Collected data entries
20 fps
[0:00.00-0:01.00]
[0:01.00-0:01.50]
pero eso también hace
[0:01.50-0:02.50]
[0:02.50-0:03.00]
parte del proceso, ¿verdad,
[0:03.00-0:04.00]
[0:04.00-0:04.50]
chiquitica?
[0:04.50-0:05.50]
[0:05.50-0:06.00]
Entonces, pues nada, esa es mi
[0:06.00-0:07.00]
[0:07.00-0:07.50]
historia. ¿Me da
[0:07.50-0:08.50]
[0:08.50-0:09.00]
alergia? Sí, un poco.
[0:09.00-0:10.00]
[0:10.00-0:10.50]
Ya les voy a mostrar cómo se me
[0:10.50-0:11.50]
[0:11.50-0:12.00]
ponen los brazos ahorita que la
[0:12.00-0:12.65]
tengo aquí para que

▶ _Exercise_
Make sure every record is repeated exactly.

▶ _Reply to the task_
20 fps
[0:00.00-0:01.00]
[0:01.00-0:01.50]
pero eso también hace
[0:01.50-0:02.50]
[0:02.50-0:03.00]
parte del proceso, ¿verdad,
[0:03.00-0:04.00]
[0:04.00-0:04.50]
chiquitica?
[0:04.50-0:05.50]
[0:05.50-0:06.00]
Entonces, pues nada, esa es mi
[0:06.00-0:07.00]
[0:07.00-0:07.50]
historia. ¿Me da
[0:07.50-0:08.50]
[0:08.50-0:09.00]
alergia? Sí, un poco.
[0:09.00-0:10.00]
[0:10.00-0:10.50]
Ya les voy a mostrar cómo se me
[0:10.50-0:11.50]
[0:11.50-0:12.00]
ponen los brazos ahorita que la
[0:12.00-0:12.65]
tengo aquí para que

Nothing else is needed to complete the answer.